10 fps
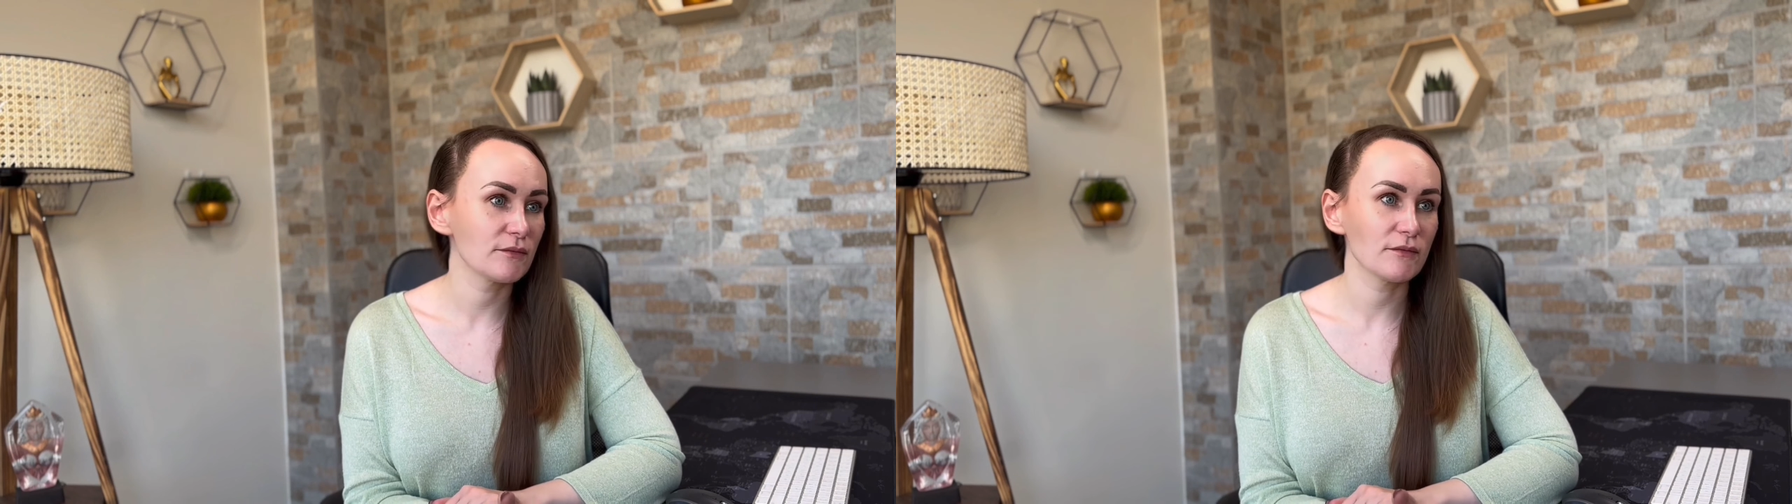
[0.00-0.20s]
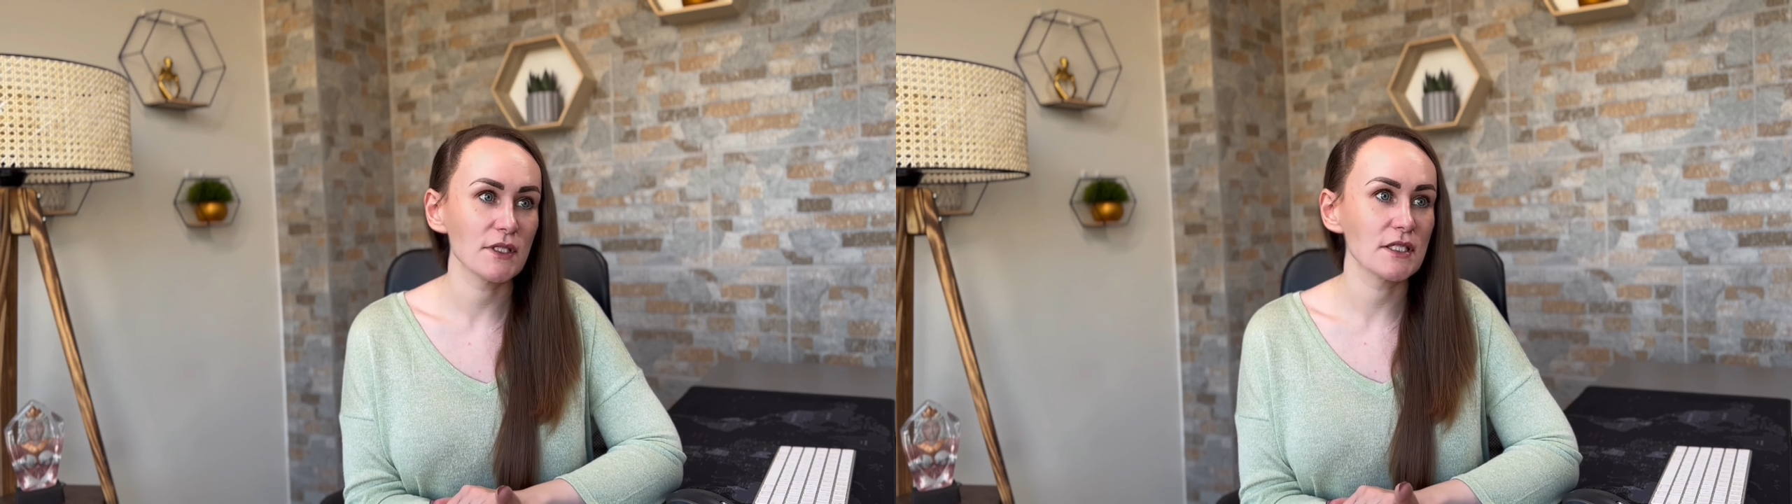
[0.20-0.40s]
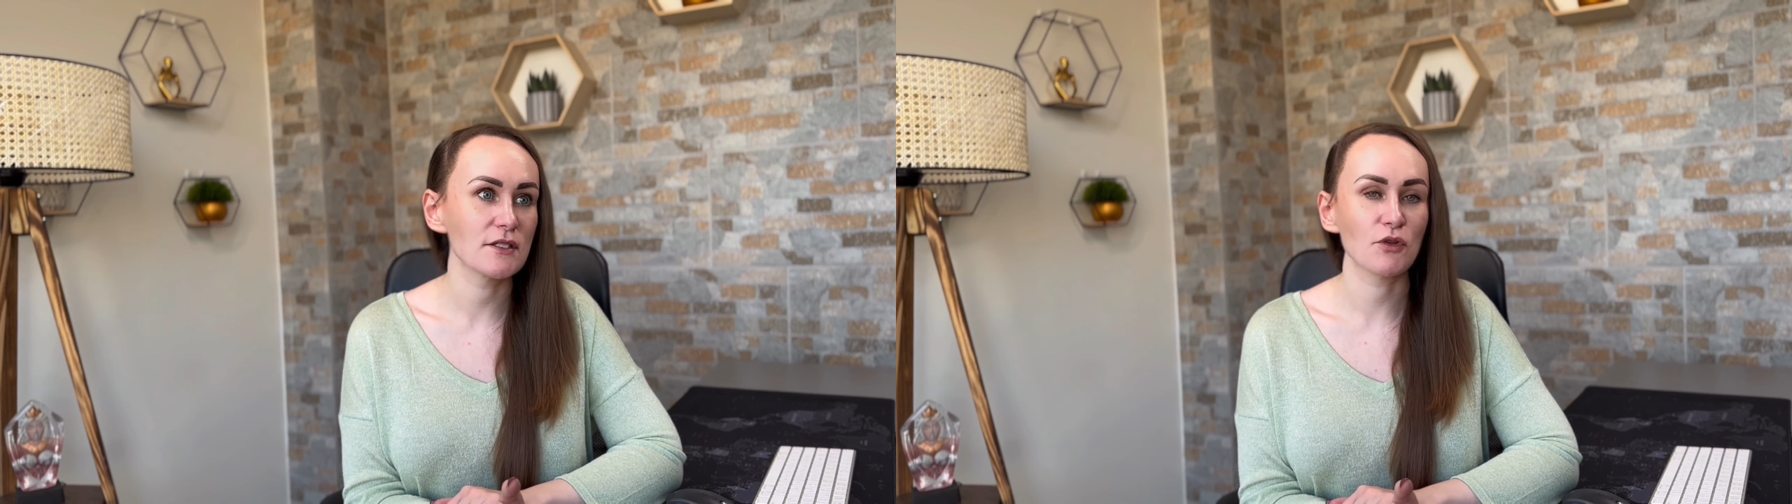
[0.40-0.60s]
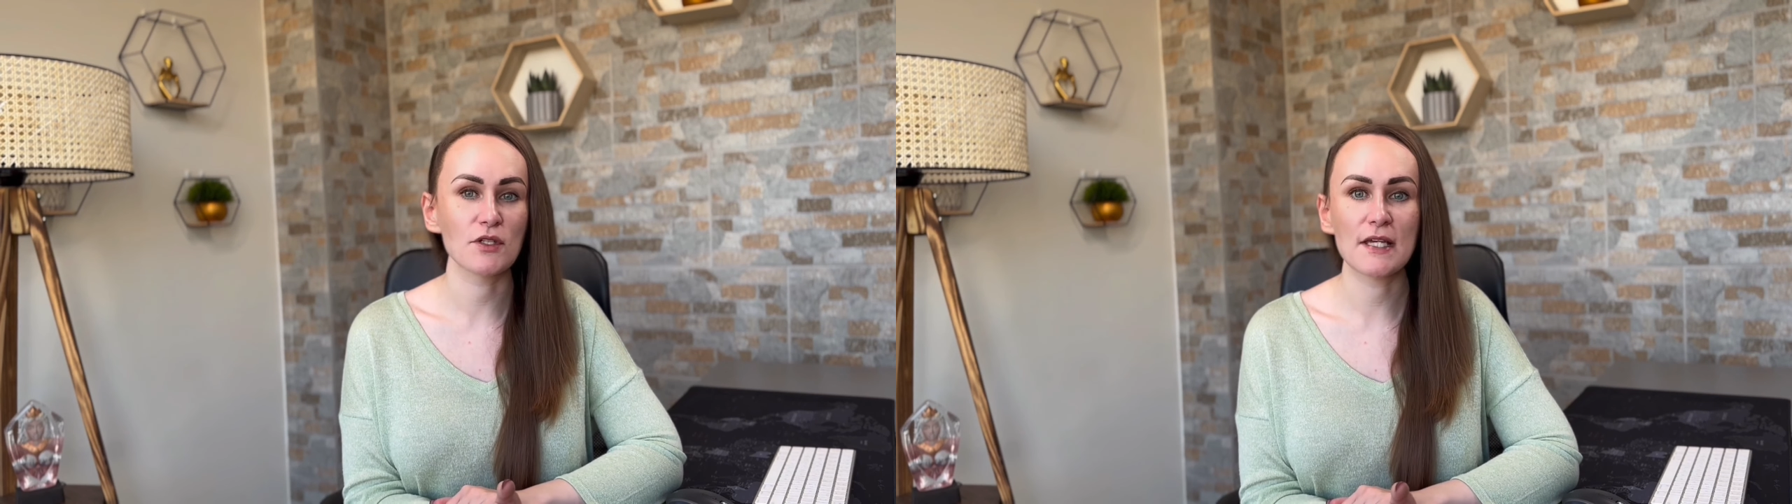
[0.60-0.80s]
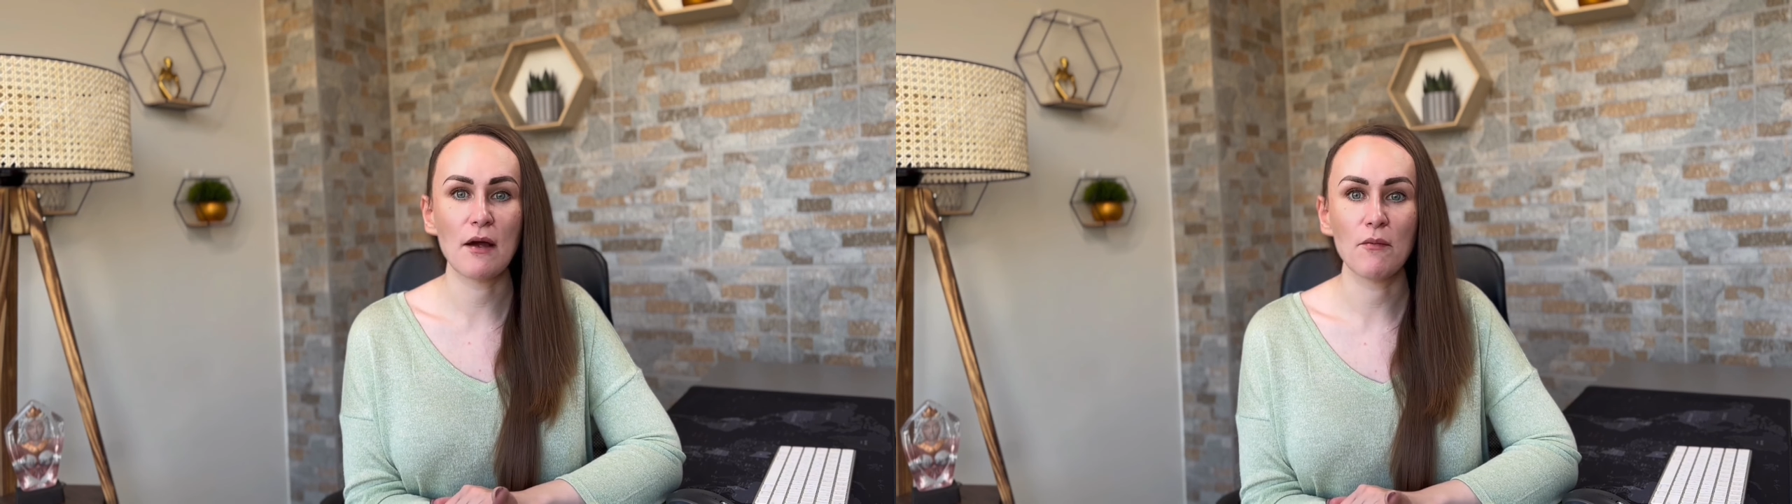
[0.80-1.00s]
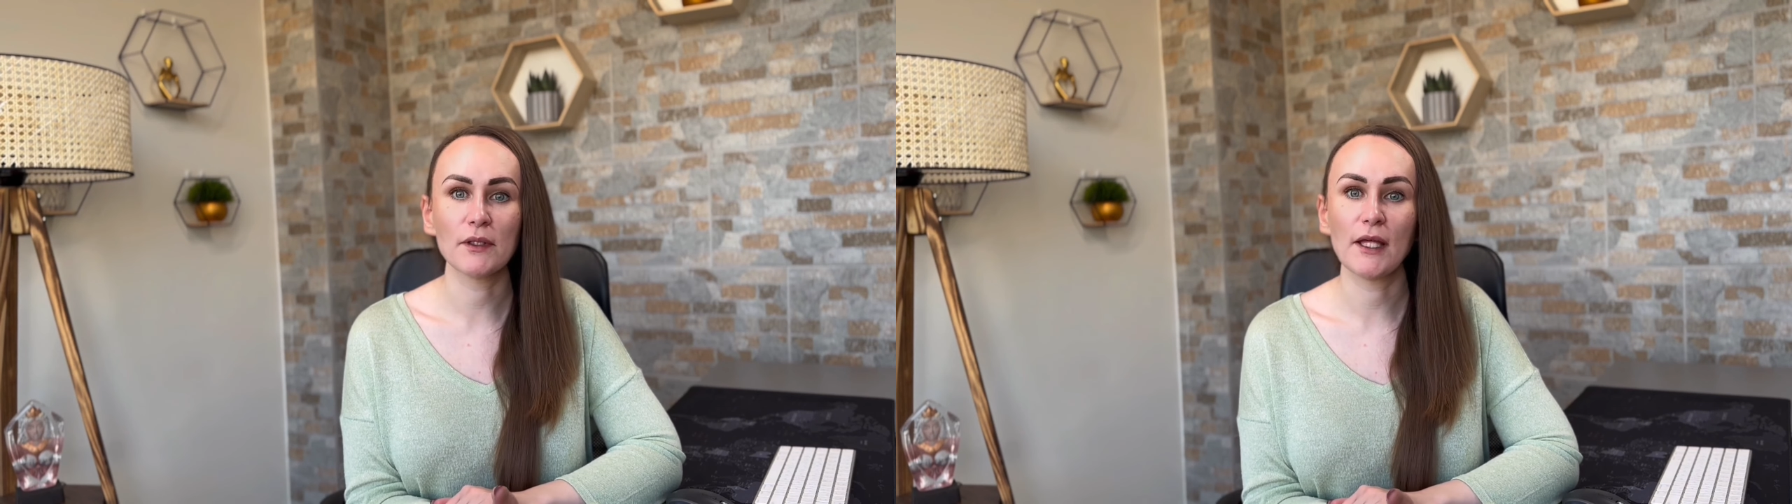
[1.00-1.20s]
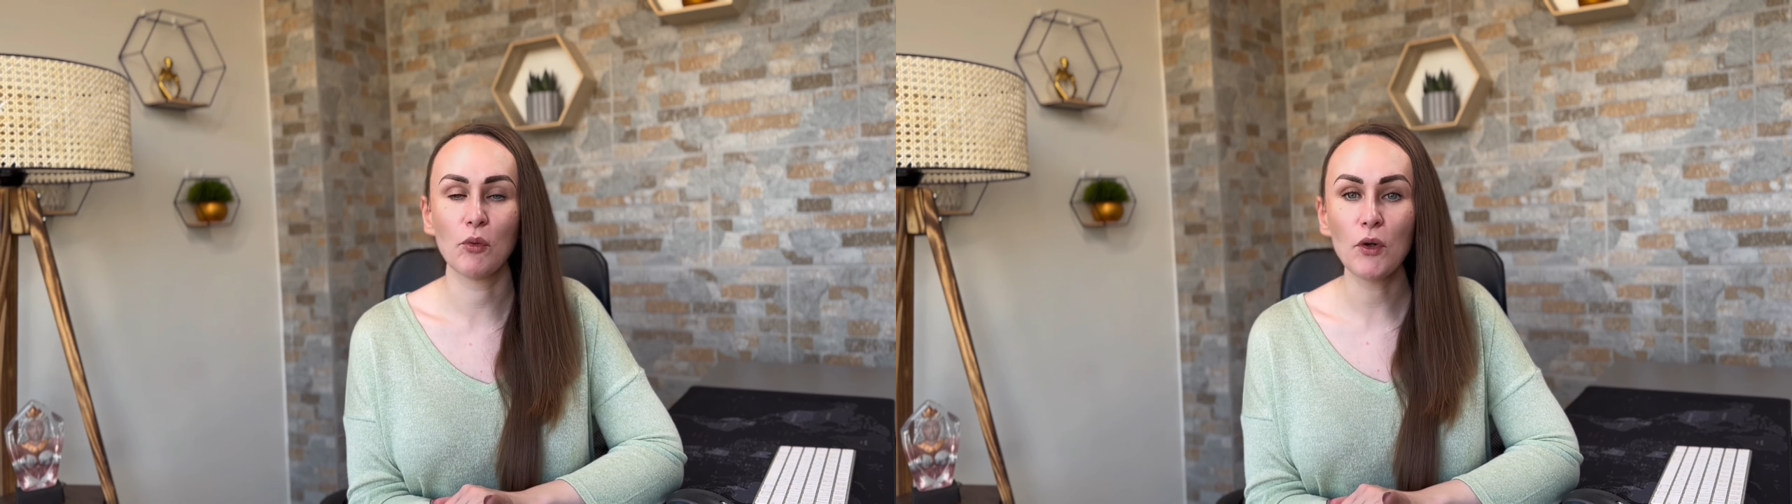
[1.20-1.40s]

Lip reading: is, for example, a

**ACTIVITY**
Print the listing exactly, minus its pictures.

**RESULT OF THE TASK**
10 fps
[0.00-0.20s]
[0.20-0.40s]
[0.40-0.60s]
[0.60-0.80s]
[0.80-1.00s]
[1.00-1.20s]
[1.20-1.40s]

Lip reading: is, for example, a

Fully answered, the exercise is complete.